Well, you should have heard all the "whoops" and "yippees" and seen their bright smiley faces! You would have thought it was Christmas! LOL So far the system is working, though I am sure we will need to tweek things from time to time. In fact, now that we have had this system in place for 3 weeks or so, Dave and I are now going to require them to buy their own sack lunch supplies. They will get an additional dollar too. This way they aren't getting anything even remotely close to a bailout, and they can also learn to make sacrifices in order to pay their tithing and save.
The nice thing is that this doesn't really cost us anything either. In the long run it will probably costs us less, by the time you figure in how much extra they spent on second helpings and treats, not to mention the stress of dealing with it all. Now the kids are their own bad guys (ie...the one's enforcing their own rules). If they don't like a decision, well it's on them.
In conjunction with these hands on opportunities, we are going to be starting a series of FHE's that don't just teach the kids the how's and the why's to money management, but other practical exercises that lets them see it's effects. (Stuff that we didn't completely understand very well when we were little: such as how advertising works, interest, and how long it really takes to pay off a credit card and so forth.)

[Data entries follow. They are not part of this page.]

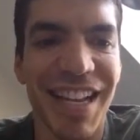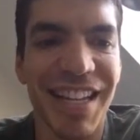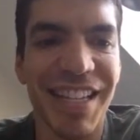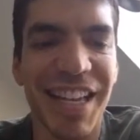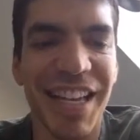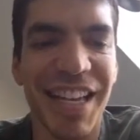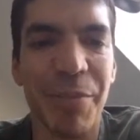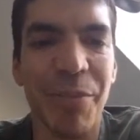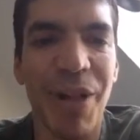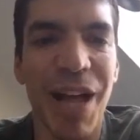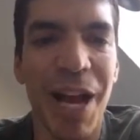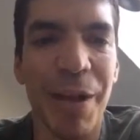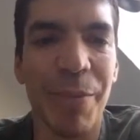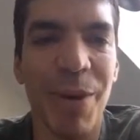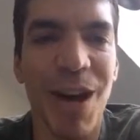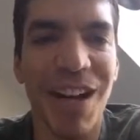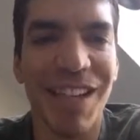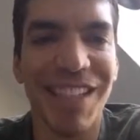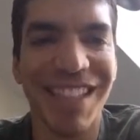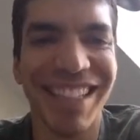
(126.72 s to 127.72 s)
It's like a black
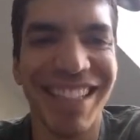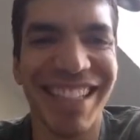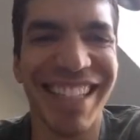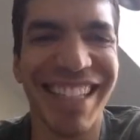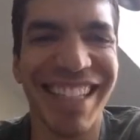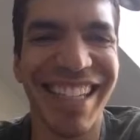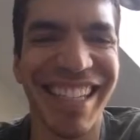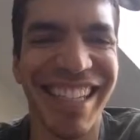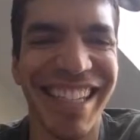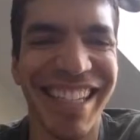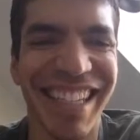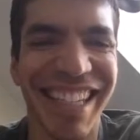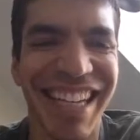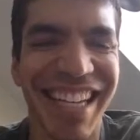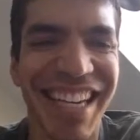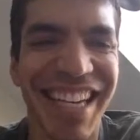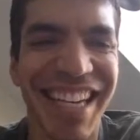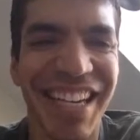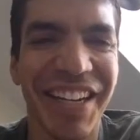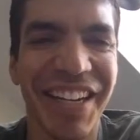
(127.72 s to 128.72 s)
box.
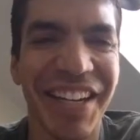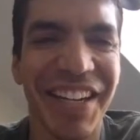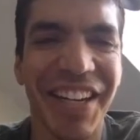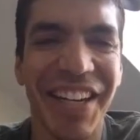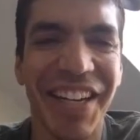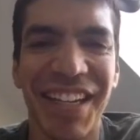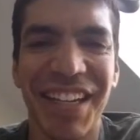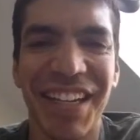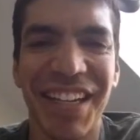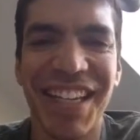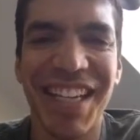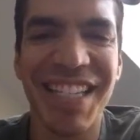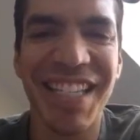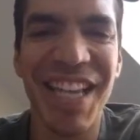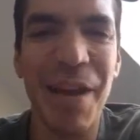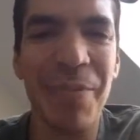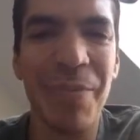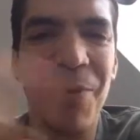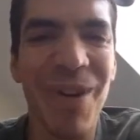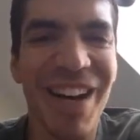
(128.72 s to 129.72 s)
Yeah.
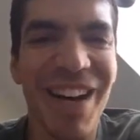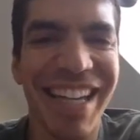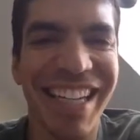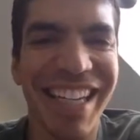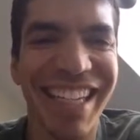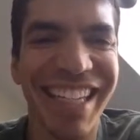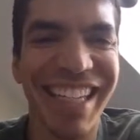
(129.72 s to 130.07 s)
Step 1.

Dave also found a cool game online that we would love to get, but seeing as we have our own lessons to learn... well, you get the idea. Although the adult version is nearly $200, here is the link for the kid version ($40) if you are interested: http://www.richdad.com/store/ProductDetail.aspx?id=3 (It better be a good game for that kind of price!) Between all of this, we are hoping that our own kids will grow up to be even more savey and better prepared than we were when we first got married.